AVAILABLE DATA:
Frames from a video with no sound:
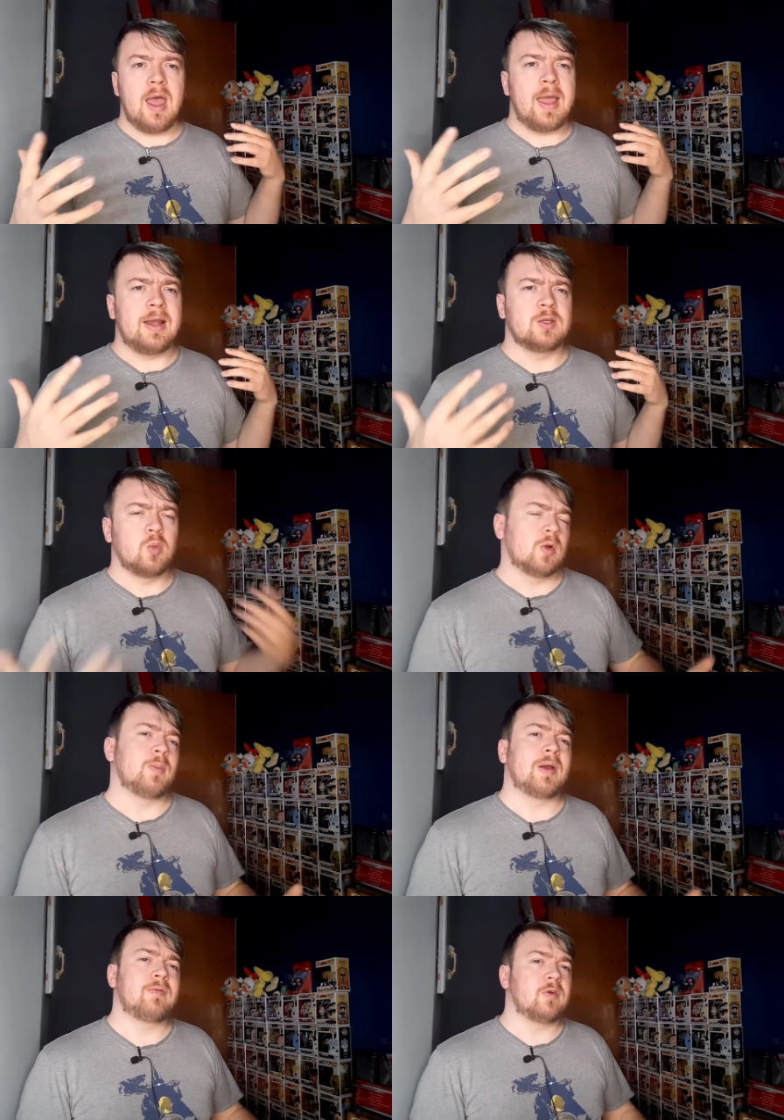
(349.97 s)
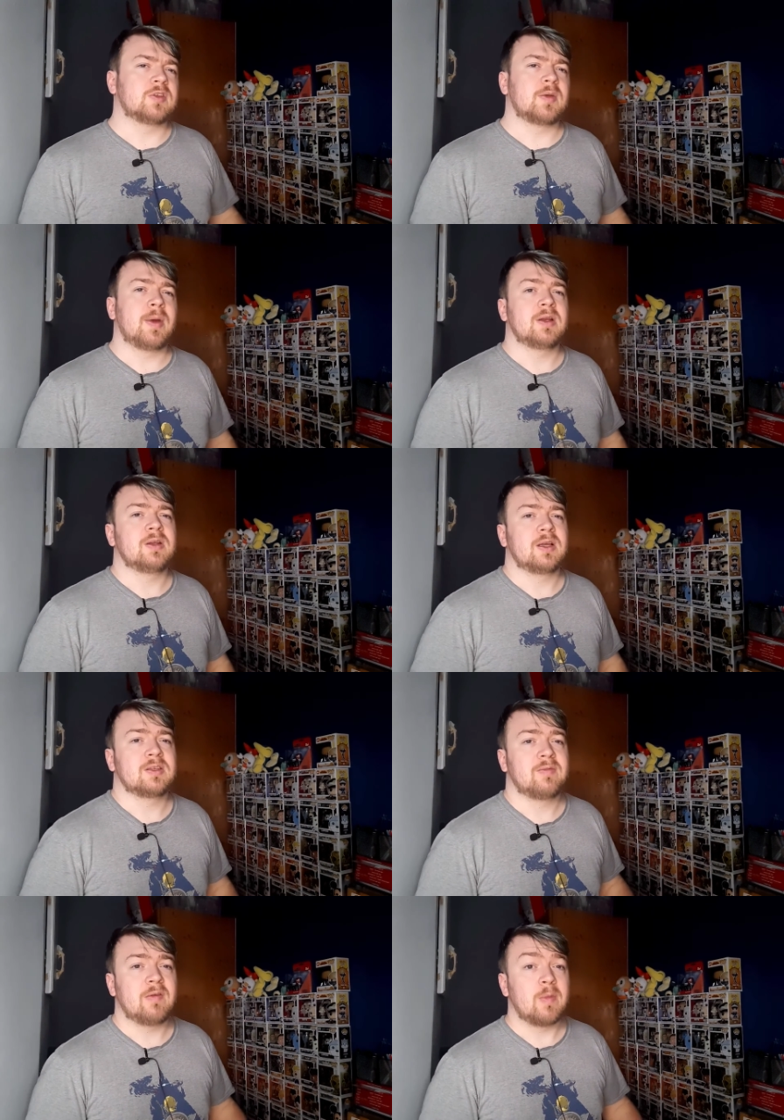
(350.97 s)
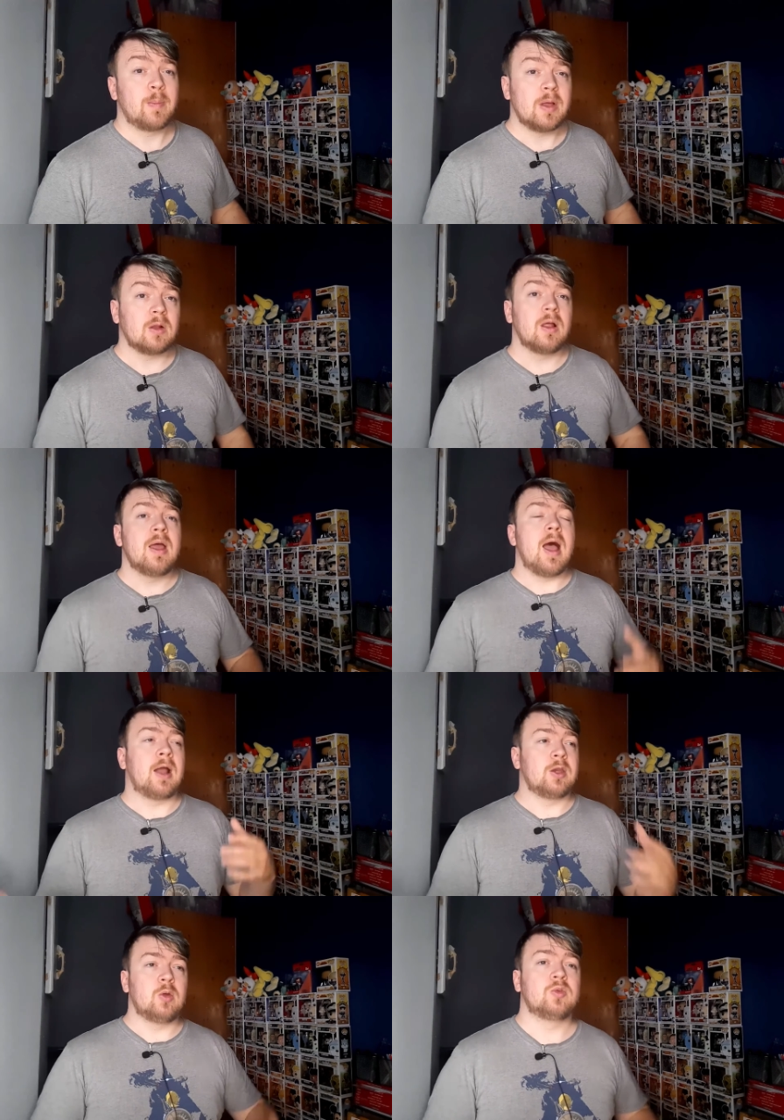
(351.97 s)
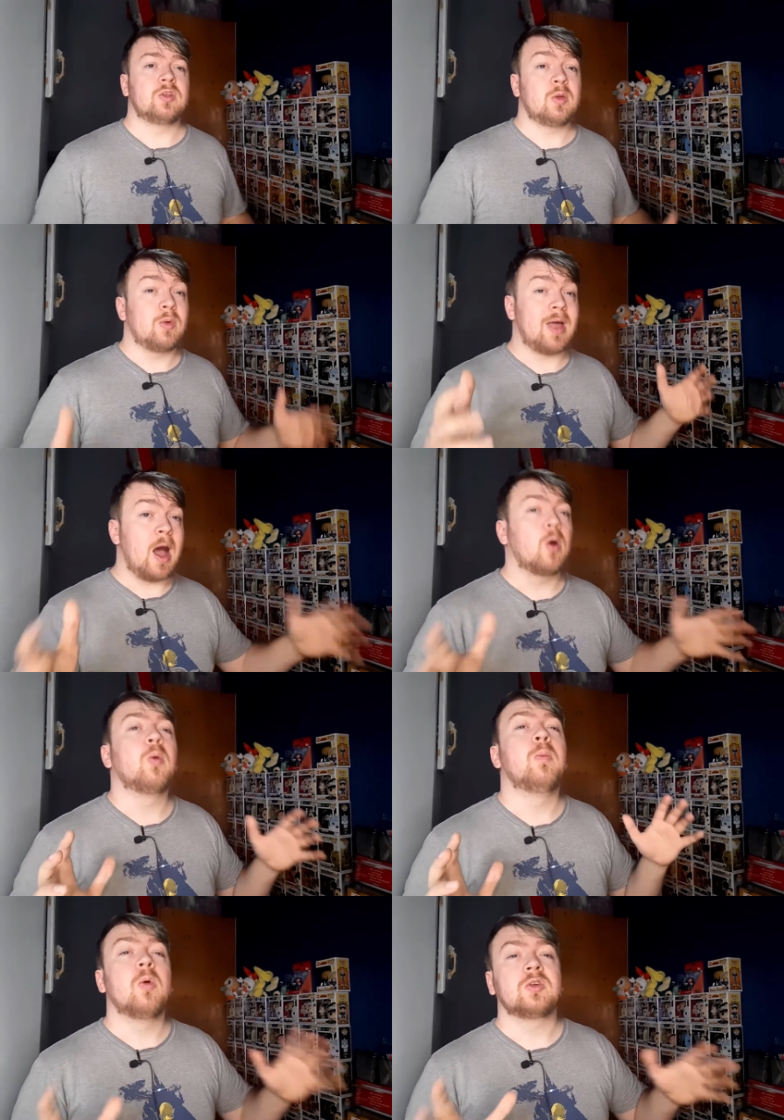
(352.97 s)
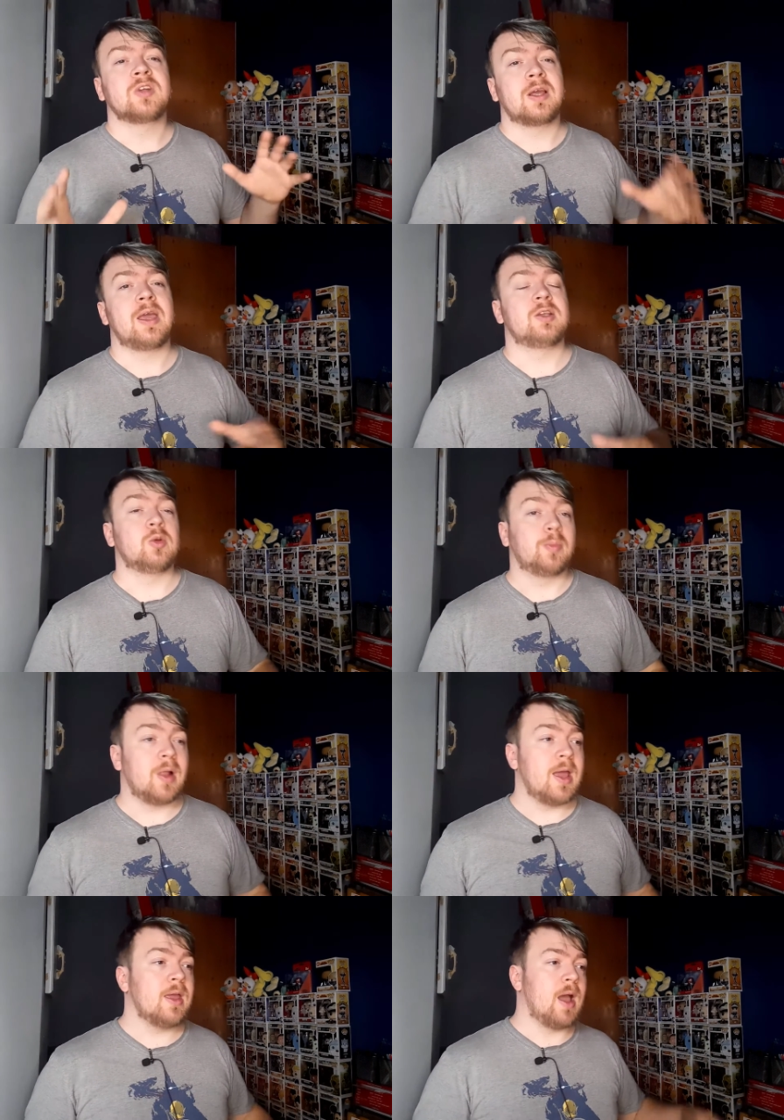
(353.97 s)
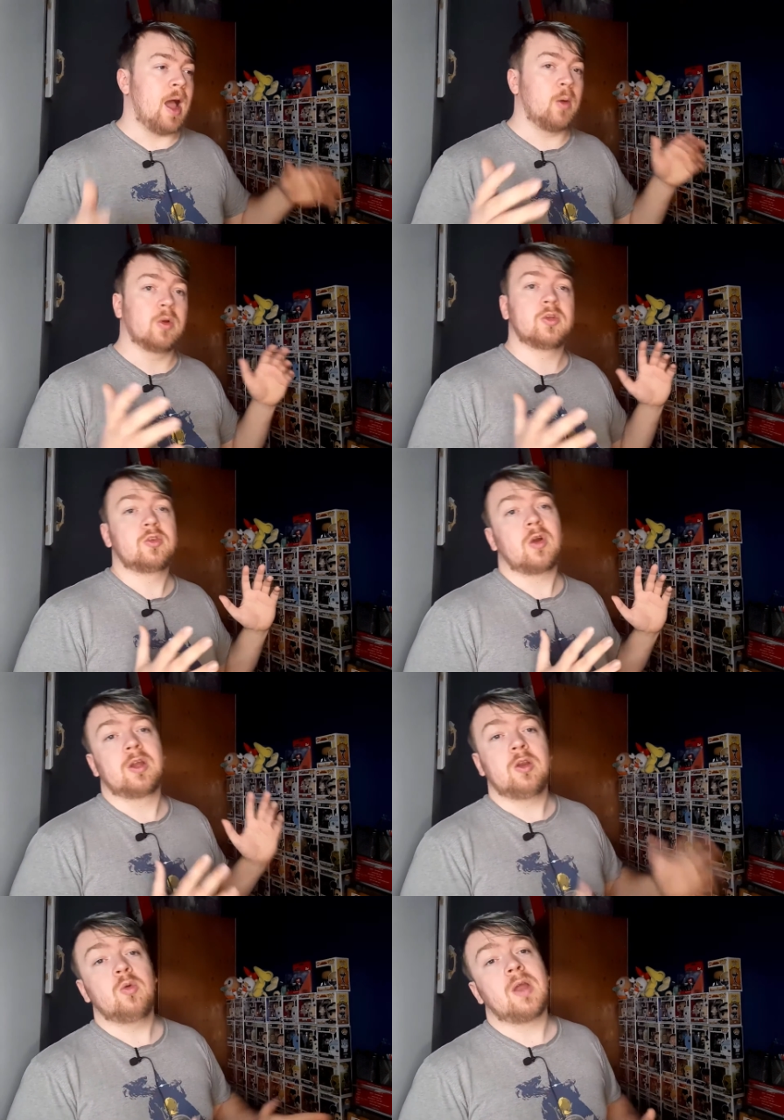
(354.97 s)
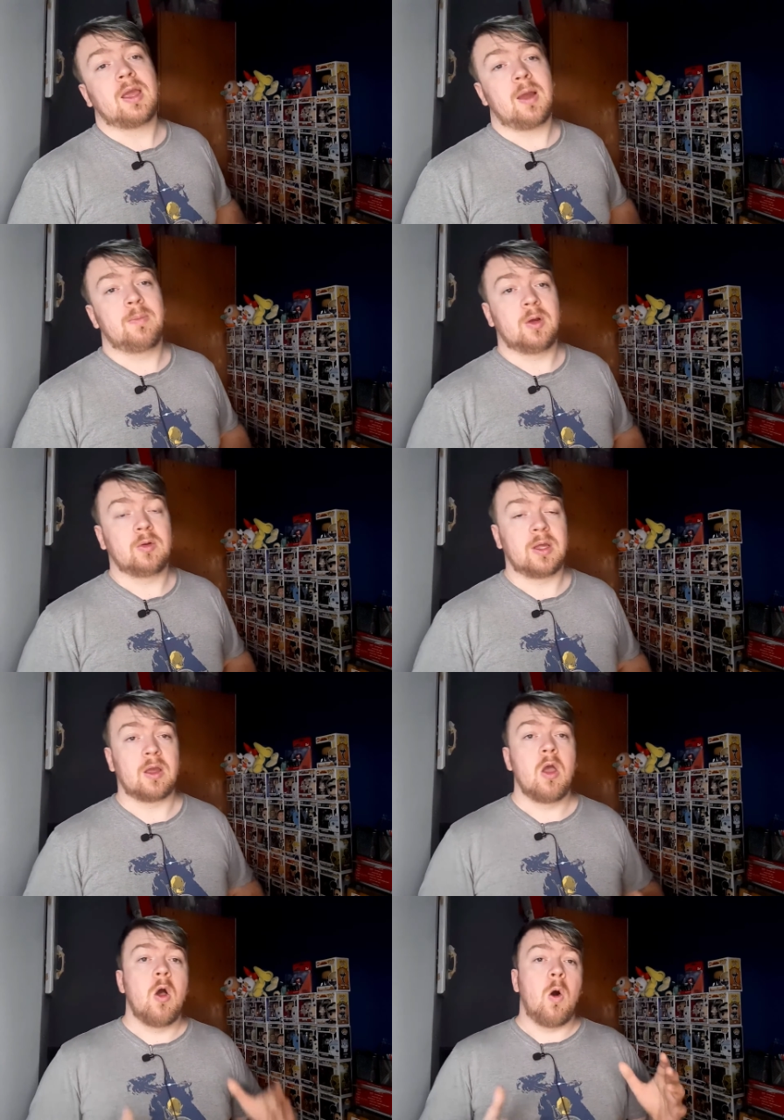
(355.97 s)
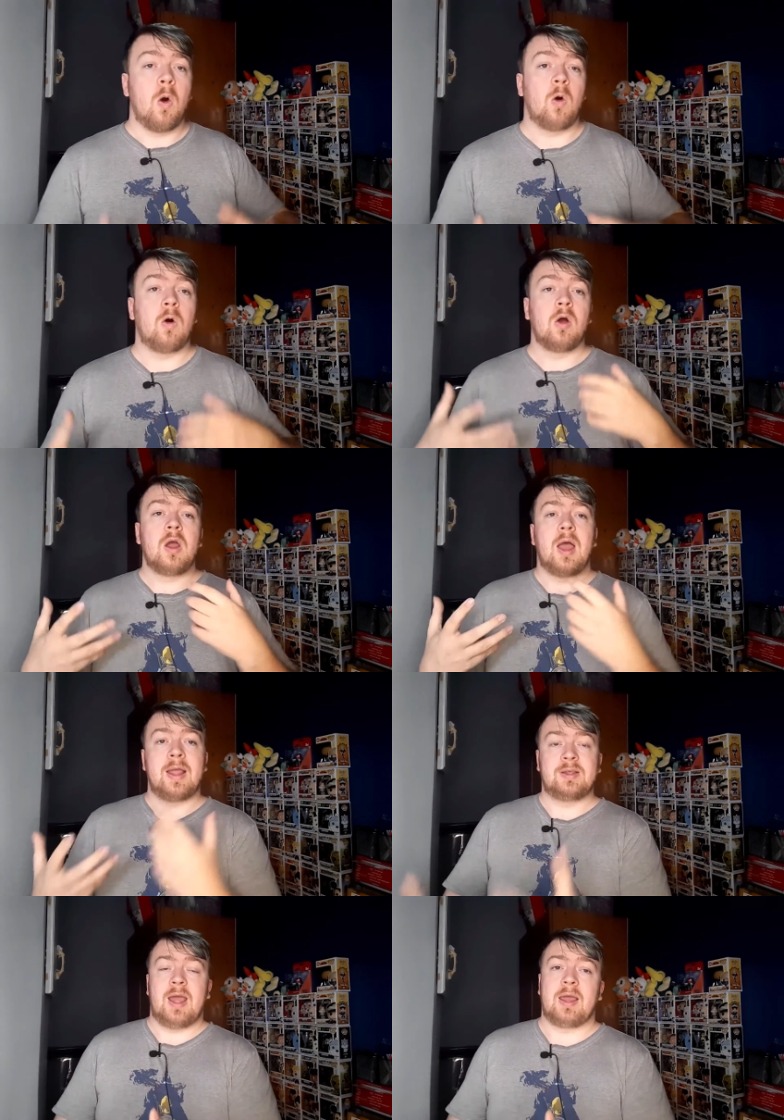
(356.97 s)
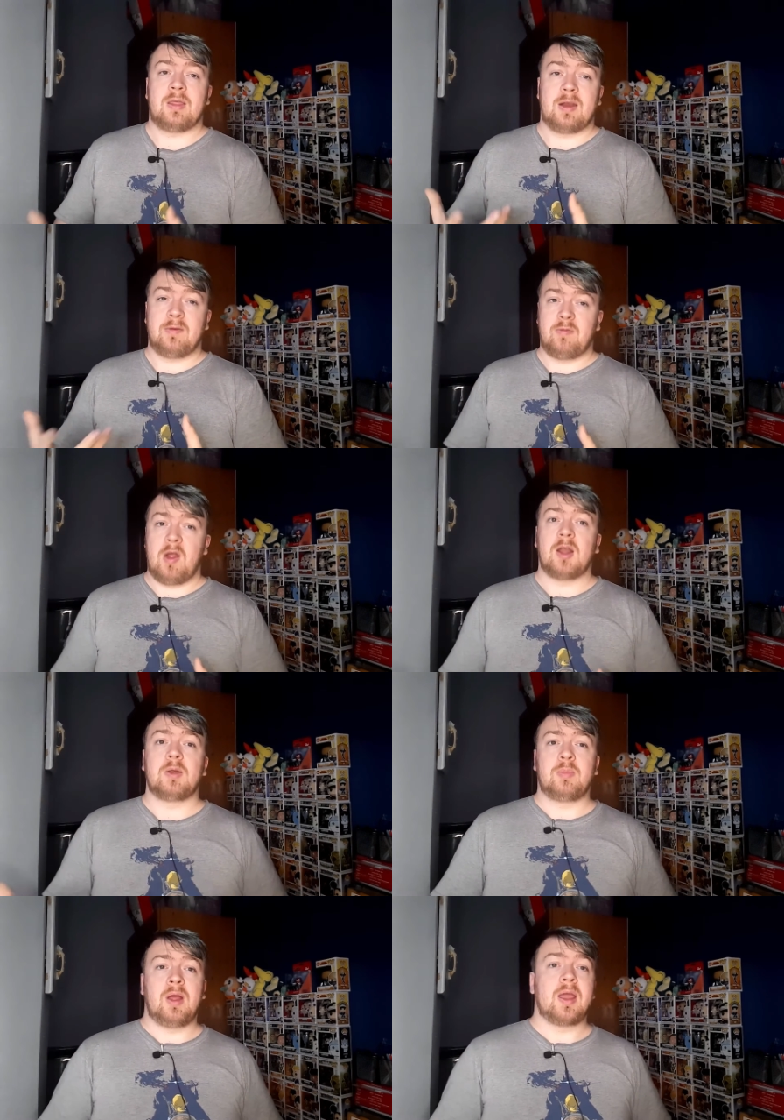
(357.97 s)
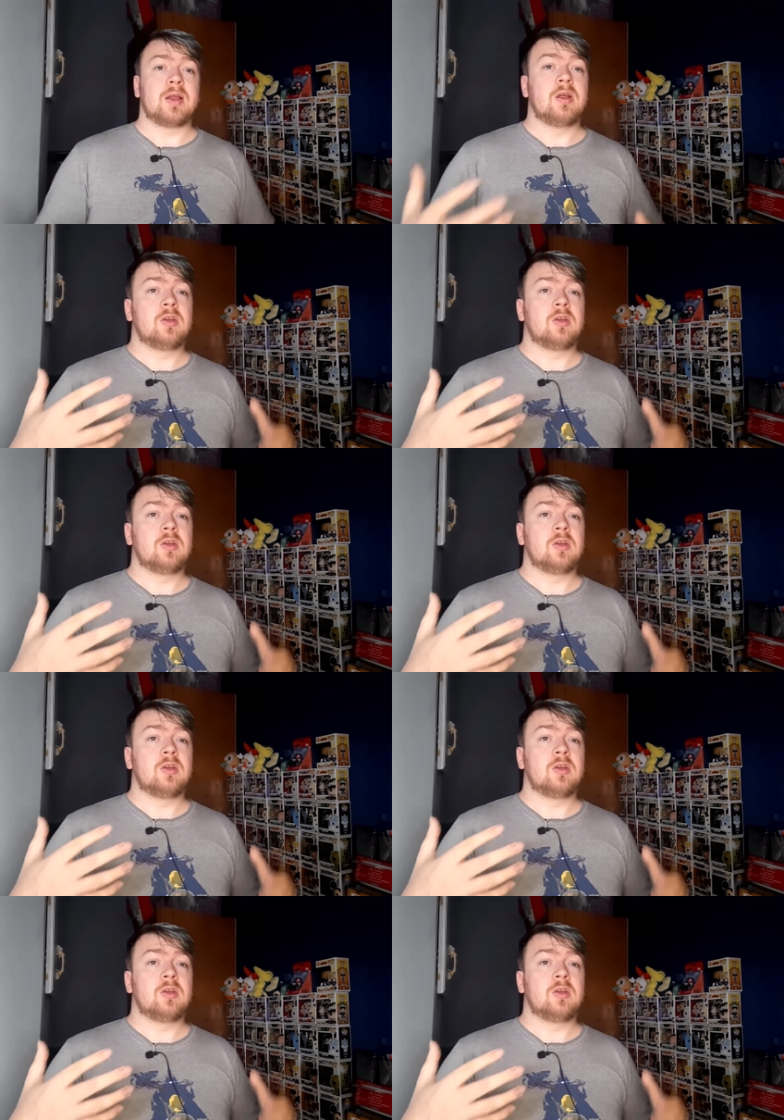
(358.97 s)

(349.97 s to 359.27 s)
it is one of my first commander decks I've ever built, and usually with how much I get to play, I want to try a new deck I'm building or a deck that I've rarely played.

WHAT THE EXERCISE ASKS: Please copy the records above word for word, omitting every picture.

REPLY:
Frames from a video with no sound:
(349.97 s)
(350.97 s)
(351.97 s)
(352.97 s)
(353.97 s)
(354.97 s)
(355.97 s)
(356.97 s)
(357.97 s)
(358.97 s)

(349.97 s to 359.27 s)
it is one of my first commander decks I've ever built, and usually with how much I get to play, I want to try a new deck I'm building or a deck that I've rarely played.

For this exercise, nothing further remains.